I was awarded a grant to study consciousness and ordered a platinum standard system from the supplier. It was delivered yesterday. I poured myself a coffee and strolled over to inspect it. A decent enough specimen with a bushy red beard, around 2 m tall. It made angry noises and rattled the bars of its cage. I prodded it with a stick and topped up its bowl of brown nuggets.
The supplier states that this system is associated with a bubble of experience. They are a reputable firm, so I have confidence in their claim. On the first day of our experiments we strapped the platinum standard system into a chair, held up a red apple and asked it for a c-report. It stated that it was conscious of a red apple. A promising start, but it had a crafty look in its eye—it might have been lying. Or its consciousness might be a delusional world that is completely disconnected from its behaviour. I was assured that this system shipped with a bubble of experience, but the supplier did not guarantee that I would be able to use c-reports to measure its bubble of experience.
Scientists studying consciousness need to measure consciousness. While a platinum standard system’s c-reports can be cross-checked for consistency, there is no ultimate way of establishing whether they are correct. Since c-reports are the only way in which consciousness can be measured, it has to be explicitly assumed that c-reports from a platinum standard system co-vary with its consciousness:
A1. During an experiment on consciousness, the consciousness associated with a platinum standard system is functionally connected to the platinum standard system’s c-reports.
A functional connection between consciousness and c-reports is a deviation from statistical independence—not necessarily a causal connection.15
A1 captures the idea that our consciousness is connected to our c-reports. When our consciousness changes, our c-reports change. This assumption does not specify the amount of functional connectivity between consciousness and c-reports, which will vary with the type of c-reporting. A1 is also explicitly limited to experiments on consciousness.16
Outside of experiments on consciousness it is possible that a system’s consciousness could be disconnected from its behaviour. Information gathered by consciousness experiments could be used to make inferences about the presence of consciousness in these situations. It could also be used to make deductions about the consciousness of systems that are not platinum standards, such as brain-damaged patients (see Section 9.2).
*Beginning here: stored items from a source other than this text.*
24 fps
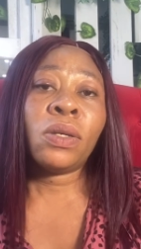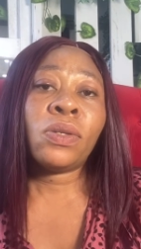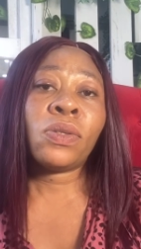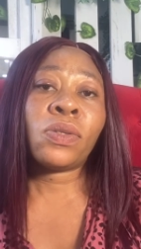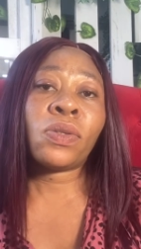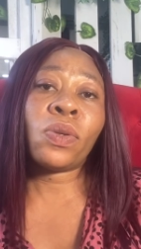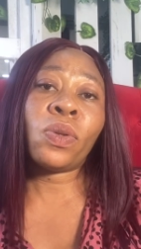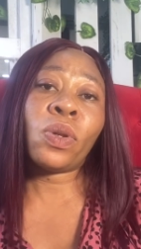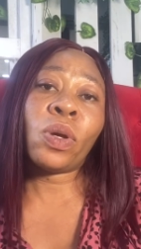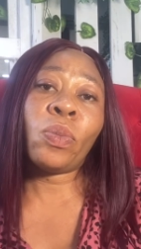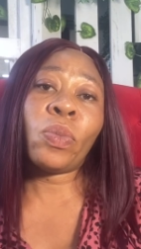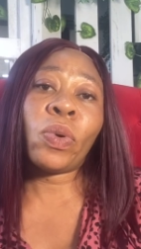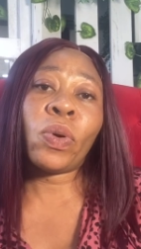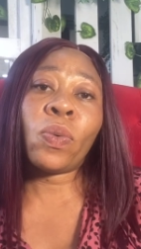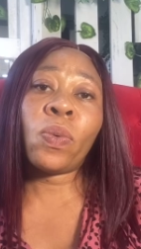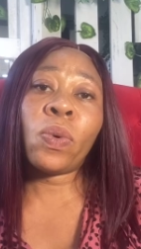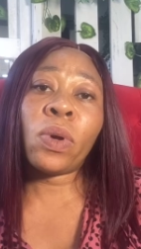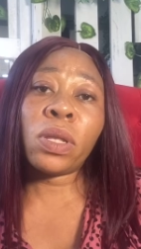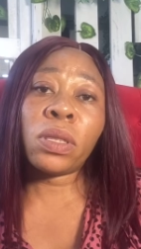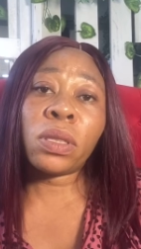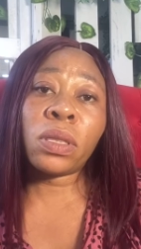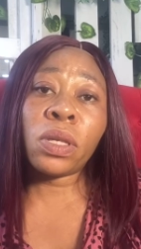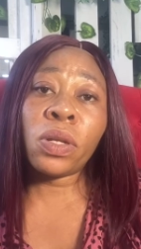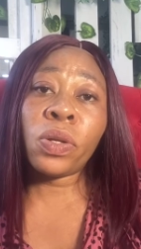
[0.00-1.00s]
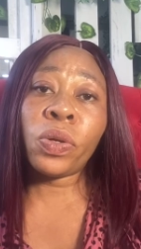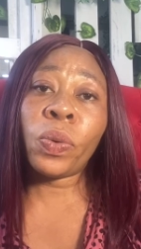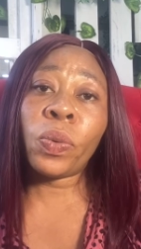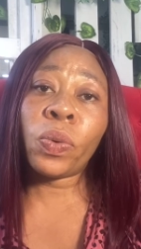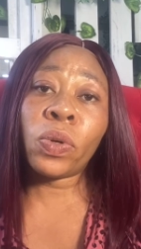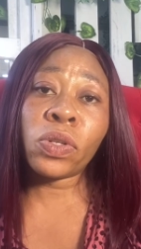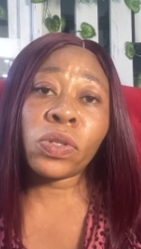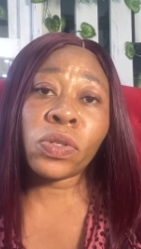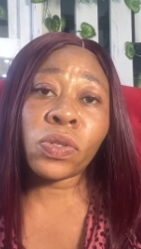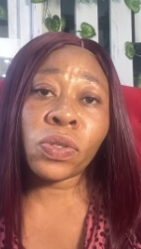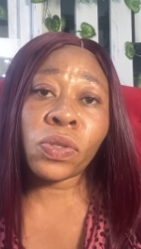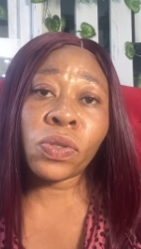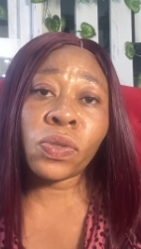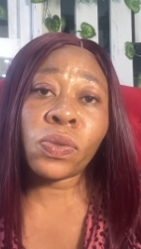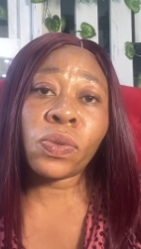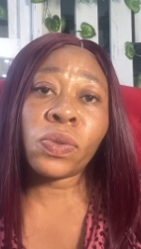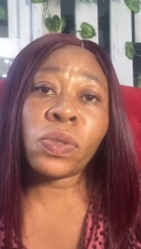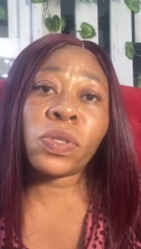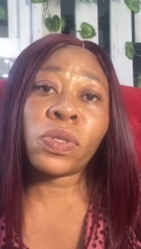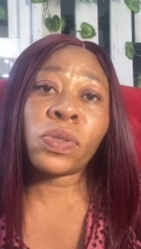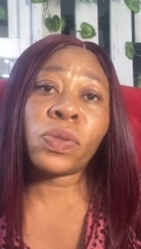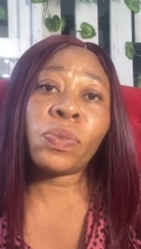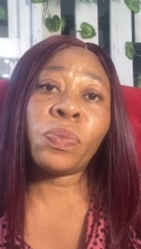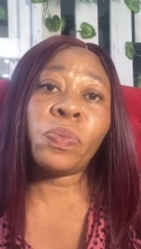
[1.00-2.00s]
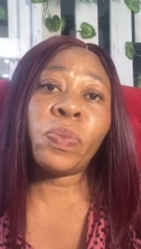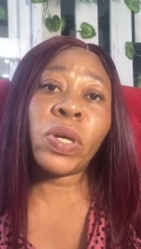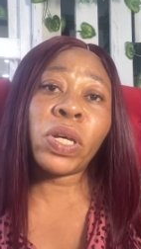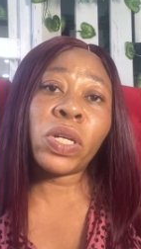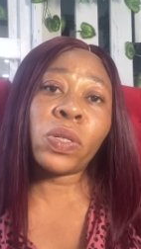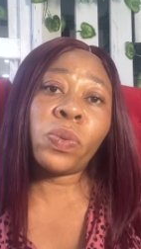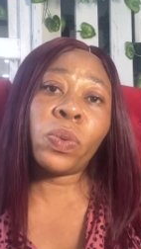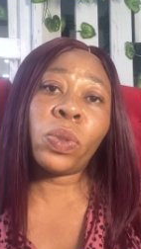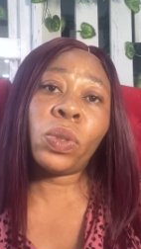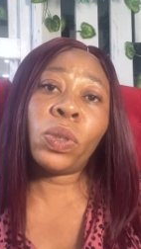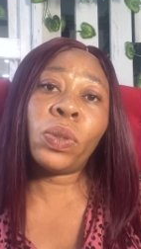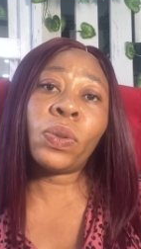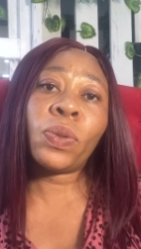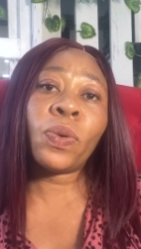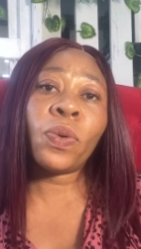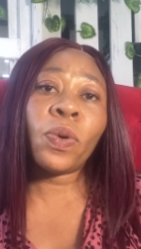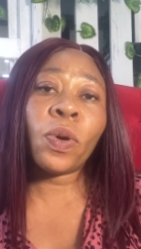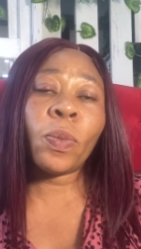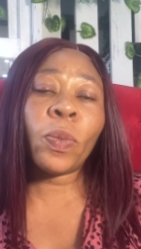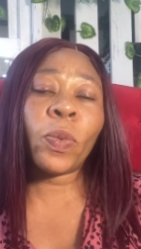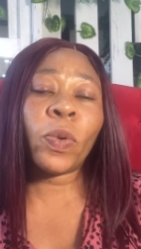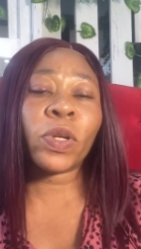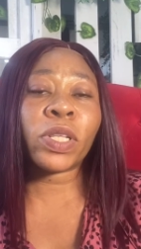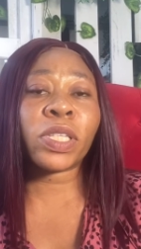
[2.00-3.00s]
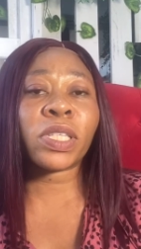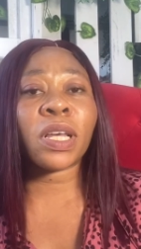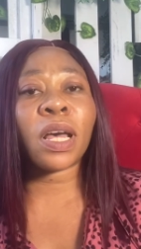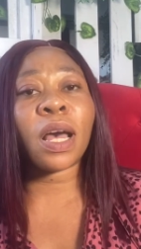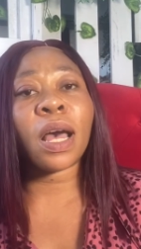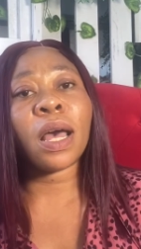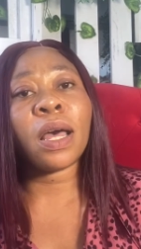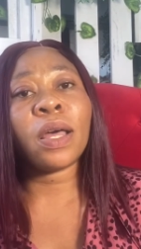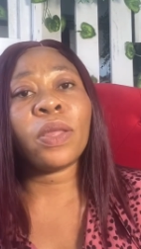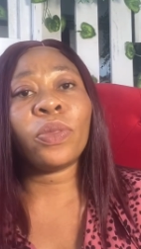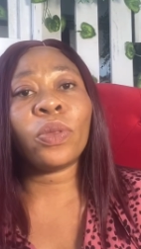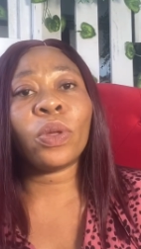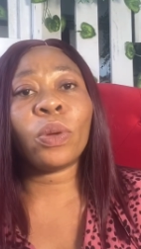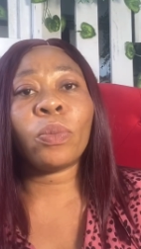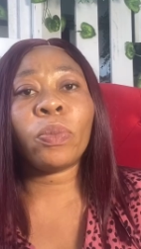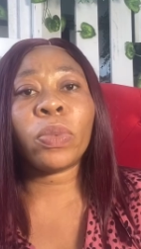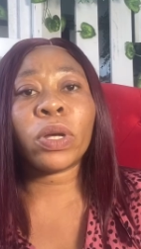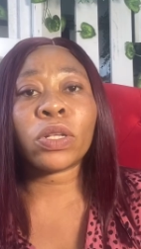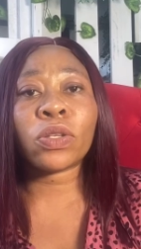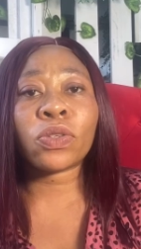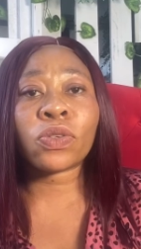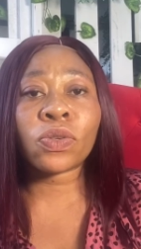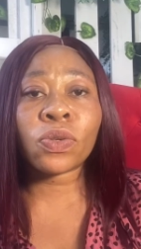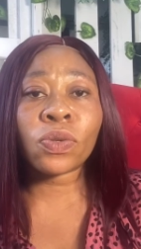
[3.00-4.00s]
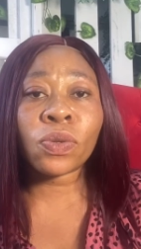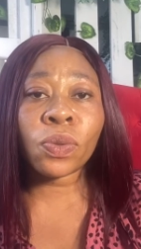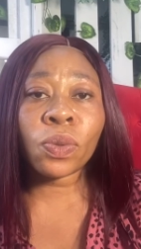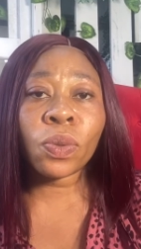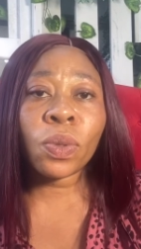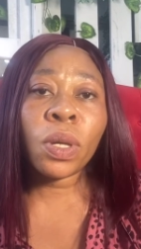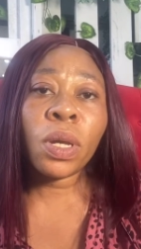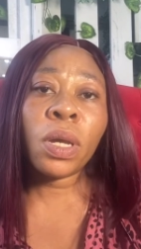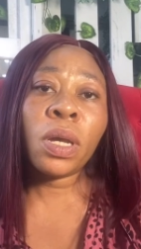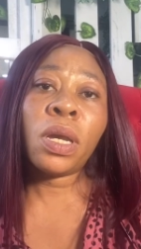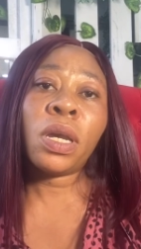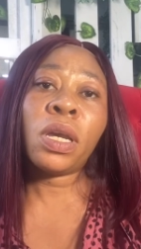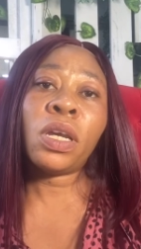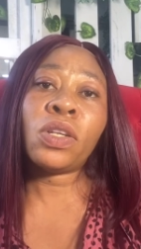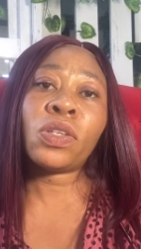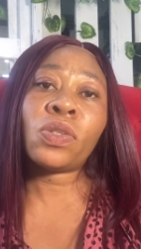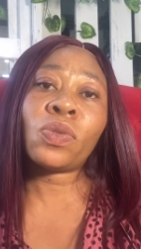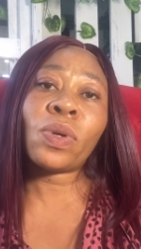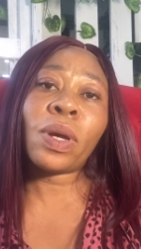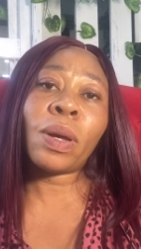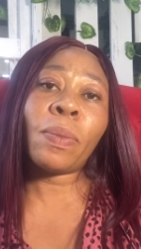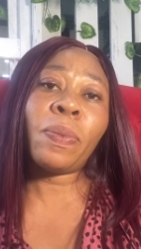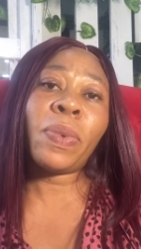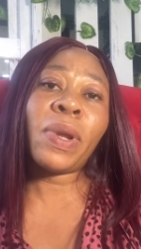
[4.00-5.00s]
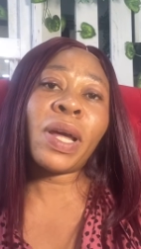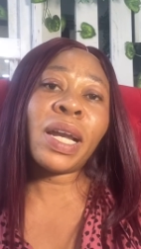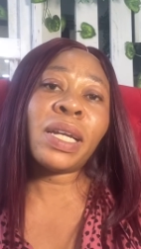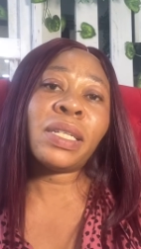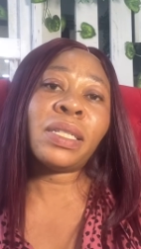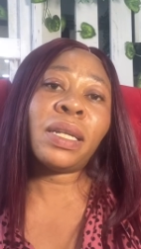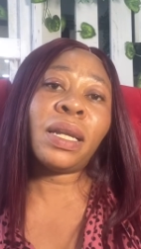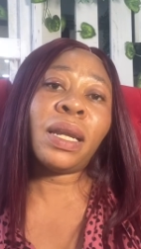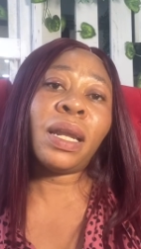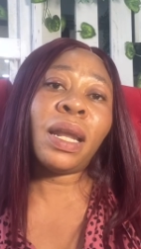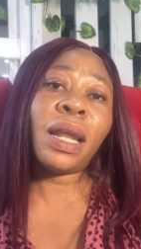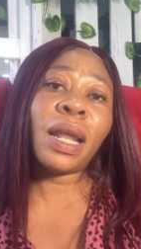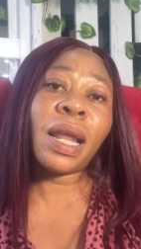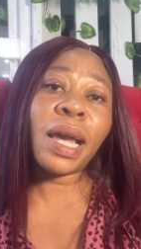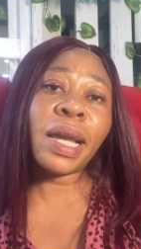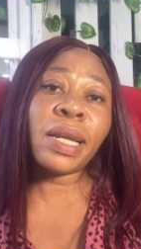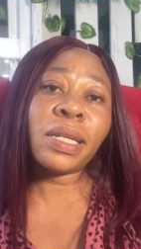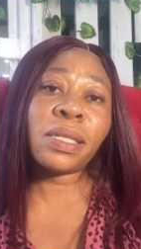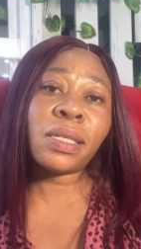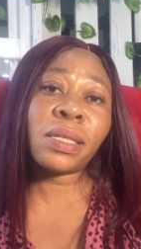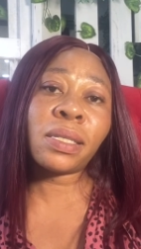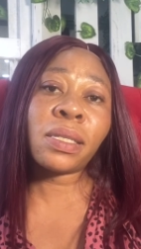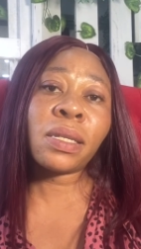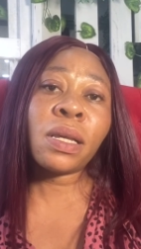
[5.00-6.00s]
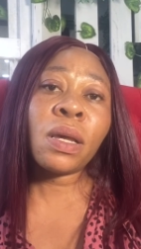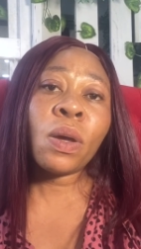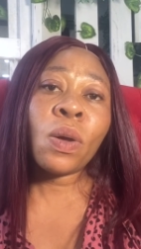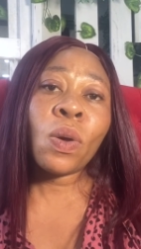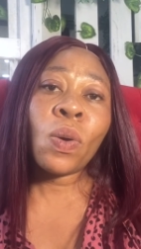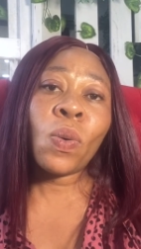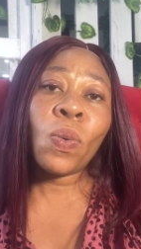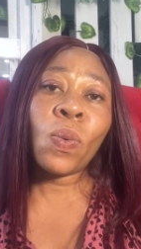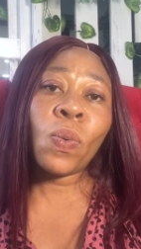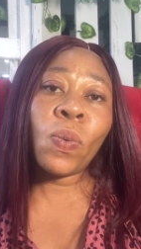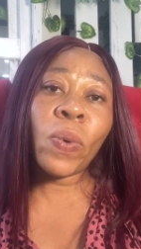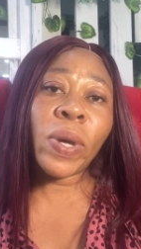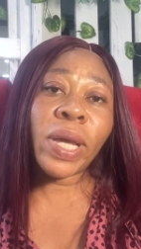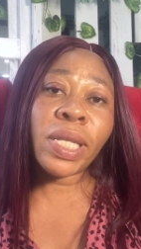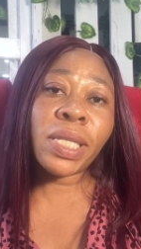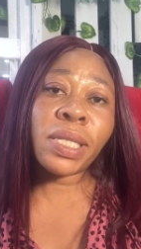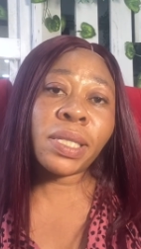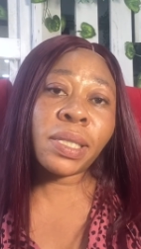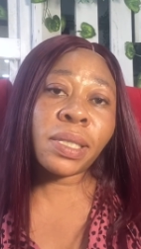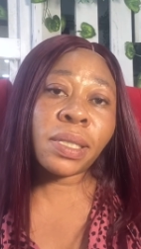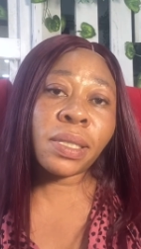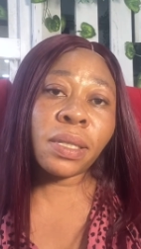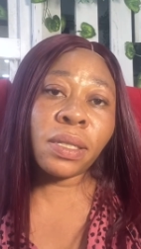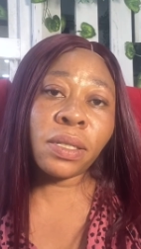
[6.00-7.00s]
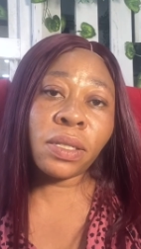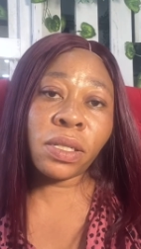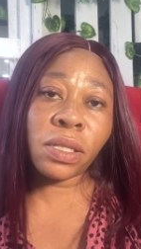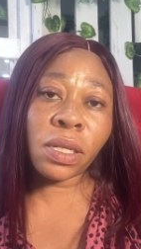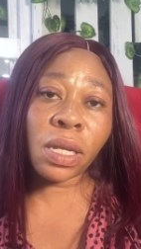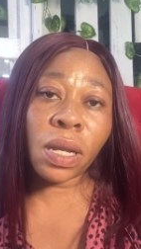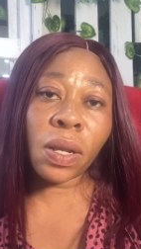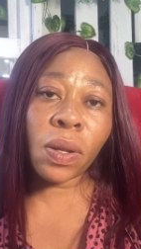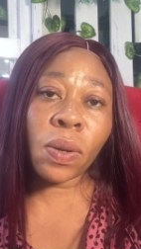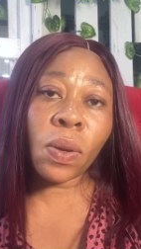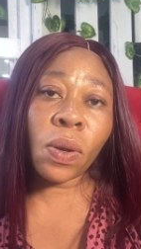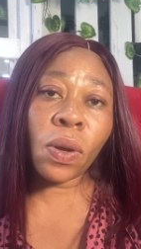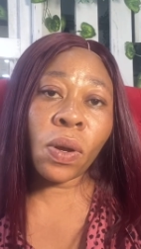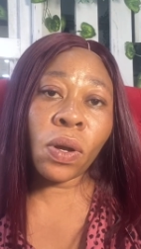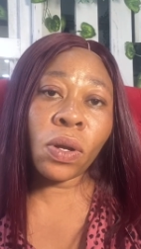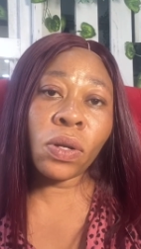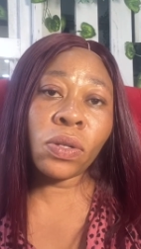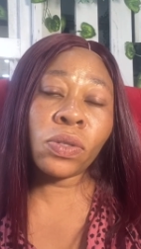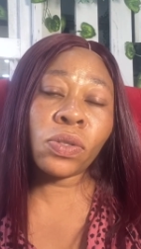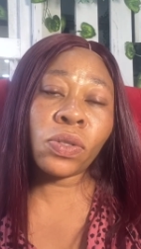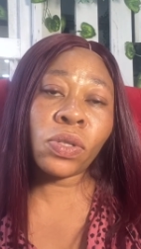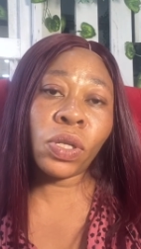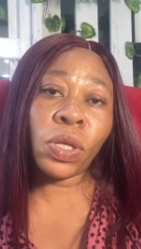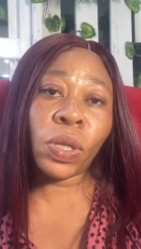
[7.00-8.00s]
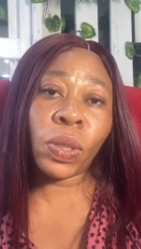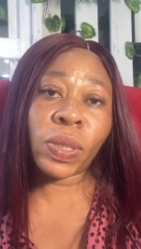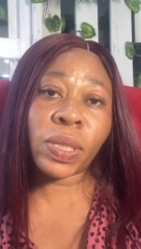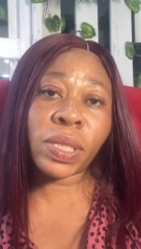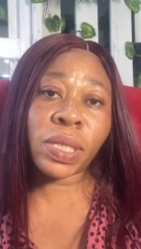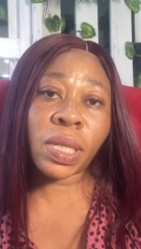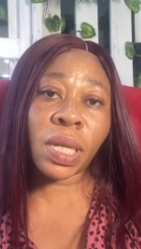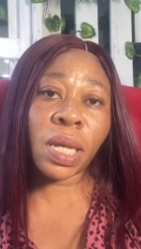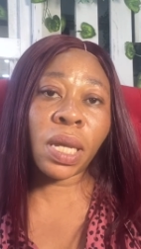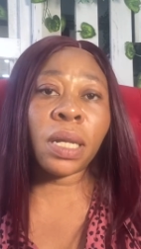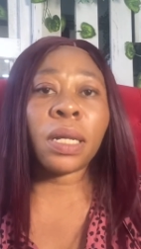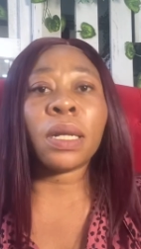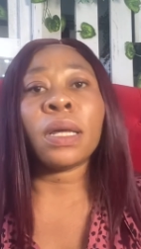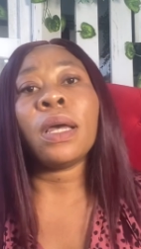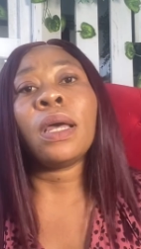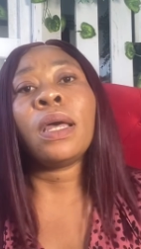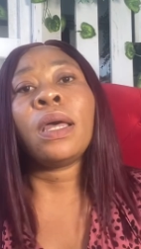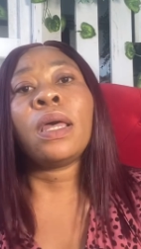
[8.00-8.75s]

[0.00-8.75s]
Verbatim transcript: So number one thing you want to do is to bathe with lukewarm water. Number two is to apply the light weight gel onto your skin.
I contact the supplier. They issue me with a certificate that guarantees that their platinum standard systems’ c-reports are functionally connected to their consciousness (A1). We resume our experiments and identify a neural firing pattern that always occurs when the platinum standard system is conscious, and never occurs when it is not conscious. We have found the correlates of consciousness! We write up the results and submit our paper for publication.
The paper is rejected. We are devastated and enraged. One reviewer argues that our platinum standard system could have several consciousnesses. The second reviewer suggests that its bubble of experience could have features that are impossible to c-report under any circumstances. The third reviewer points out that it might be conscious when it is not c-reporting—it would just be unable to remember or report its consciousness. At best we have identified a correlate of part of its consciousness, not a true correlate of consciousness.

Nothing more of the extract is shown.